Girls, I want you to get out there and push yourself through that uncertainty. Don’t ever let doubt stop you. You’ll know you’re pushing yourself in all the right ways when you bump up against failure and keep going.

That’s the second time I’ve used that word, failure. That’s because failure is important. Don’t be afraid of it. We learn and grow the most from our failures. So fail. And when you fail, when you fall down, I want you to get up, dust yourself off, and remember the pillars. Use those pillars on yourself. Be patient and compassionate with yourself. Respect yourself and show the courage to try again. Then persevere.

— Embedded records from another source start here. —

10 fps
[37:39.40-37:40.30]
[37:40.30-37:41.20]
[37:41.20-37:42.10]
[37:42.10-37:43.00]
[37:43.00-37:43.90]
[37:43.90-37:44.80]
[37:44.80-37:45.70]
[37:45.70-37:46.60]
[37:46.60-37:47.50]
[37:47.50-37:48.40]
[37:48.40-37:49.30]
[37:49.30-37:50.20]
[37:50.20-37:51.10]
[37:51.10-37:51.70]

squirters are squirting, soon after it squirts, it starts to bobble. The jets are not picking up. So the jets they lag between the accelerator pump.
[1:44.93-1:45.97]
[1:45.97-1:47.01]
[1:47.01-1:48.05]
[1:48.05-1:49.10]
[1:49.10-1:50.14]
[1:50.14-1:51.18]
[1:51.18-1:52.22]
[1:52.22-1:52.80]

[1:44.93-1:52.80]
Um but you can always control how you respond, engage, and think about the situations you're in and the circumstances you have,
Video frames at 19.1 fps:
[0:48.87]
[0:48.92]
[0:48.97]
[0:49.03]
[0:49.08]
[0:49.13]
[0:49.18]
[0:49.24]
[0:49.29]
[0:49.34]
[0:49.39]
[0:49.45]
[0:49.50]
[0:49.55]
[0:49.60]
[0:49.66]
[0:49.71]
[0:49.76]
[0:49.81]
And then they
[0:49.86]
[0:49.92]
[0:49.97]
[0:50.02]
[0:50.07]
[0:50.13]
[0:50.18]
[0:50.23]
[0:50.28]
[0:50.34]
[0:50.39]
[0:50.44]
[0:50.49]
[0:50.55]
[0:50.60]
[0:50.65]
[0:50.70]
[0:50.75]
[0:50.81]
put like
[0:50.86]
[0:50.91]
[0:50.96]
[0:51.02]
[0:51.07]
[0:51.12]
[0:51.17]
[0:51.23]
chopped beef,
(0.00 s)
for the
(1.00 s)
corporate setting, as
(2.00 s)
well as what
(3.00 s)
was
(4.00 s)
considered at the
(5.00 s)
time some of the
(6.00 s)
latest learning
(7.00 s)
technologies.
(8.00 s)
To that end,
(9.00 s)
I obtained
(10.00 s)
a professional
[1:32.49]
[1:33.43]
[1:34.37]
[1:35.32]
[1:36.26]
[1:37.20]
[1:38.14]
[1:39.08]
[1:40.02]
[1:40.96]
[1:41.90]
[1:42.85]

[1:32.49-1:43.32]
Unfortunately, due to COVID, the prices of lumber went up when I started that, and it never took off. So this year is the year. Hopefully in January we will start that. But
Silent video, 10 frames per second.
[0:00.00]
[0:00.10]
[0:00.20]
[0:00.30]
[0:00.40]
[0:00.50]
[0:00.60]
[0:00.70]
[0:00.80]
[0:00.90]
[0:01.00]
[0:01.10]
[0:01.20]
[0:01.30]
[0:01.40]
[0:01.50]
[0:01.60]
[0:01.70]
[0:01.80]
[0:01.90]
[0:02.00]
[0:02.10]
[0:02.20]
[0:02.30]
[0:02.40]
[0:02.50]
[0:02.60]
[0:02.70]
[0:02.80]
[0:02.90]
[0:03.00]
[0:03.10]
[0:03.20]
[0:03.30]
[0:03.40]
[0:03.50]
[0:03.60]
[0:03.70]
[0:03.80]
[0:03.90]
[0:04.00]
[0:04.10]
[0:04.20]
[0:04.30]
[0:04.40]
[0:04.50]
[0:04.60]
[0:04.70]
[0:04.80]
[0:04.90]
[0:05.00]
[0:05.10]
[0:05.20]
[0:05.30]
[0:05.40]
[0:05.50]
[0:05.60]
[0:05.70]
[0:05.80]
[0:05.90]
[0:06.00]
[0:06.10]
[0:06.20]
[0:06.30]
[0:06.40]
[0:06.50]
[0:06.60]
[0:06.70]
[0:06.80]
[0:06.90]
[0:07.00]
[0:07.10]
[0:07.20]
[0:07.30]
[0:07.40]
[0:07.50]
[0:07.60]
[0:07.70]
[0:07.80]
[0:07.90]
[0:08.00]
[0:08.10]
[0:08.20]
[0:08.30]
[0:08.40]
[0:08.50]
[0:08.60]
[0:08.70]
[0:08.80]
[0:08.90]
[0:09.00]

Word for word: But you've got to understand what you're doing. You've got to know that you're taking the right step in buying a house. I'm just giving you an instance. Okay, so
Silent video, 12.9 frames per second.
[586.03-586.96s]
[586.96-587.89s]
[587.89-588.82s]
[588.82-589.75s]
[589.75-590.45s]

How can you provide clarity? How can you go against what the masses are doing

And if you fail again, do it all over again. Patience. Compassion. Respect. Perseverance.

Most of all, I want you to remember what you did here, on this campus. I want you to remember this foundation you have: as a leader who improves her community, her world. A leader who knows that supporting other young women and men, instead of putting them down, makes things better for everyone.

A leader who brings strengths to the world – strengths that this world desperately needs.

And finally, do me and us the biggest favor of all, wherever you are leading – school, family, workplace, community – do it with compassion and kindness – the world needs that more than anything in our leaders and in the whole human race.

You are leaders. Now get out there and fight on your own behalf and every community will benefit from having you in it.

I promise you that I, and this entire community, will be rooting for you, and cheering for you, from this moment until forever.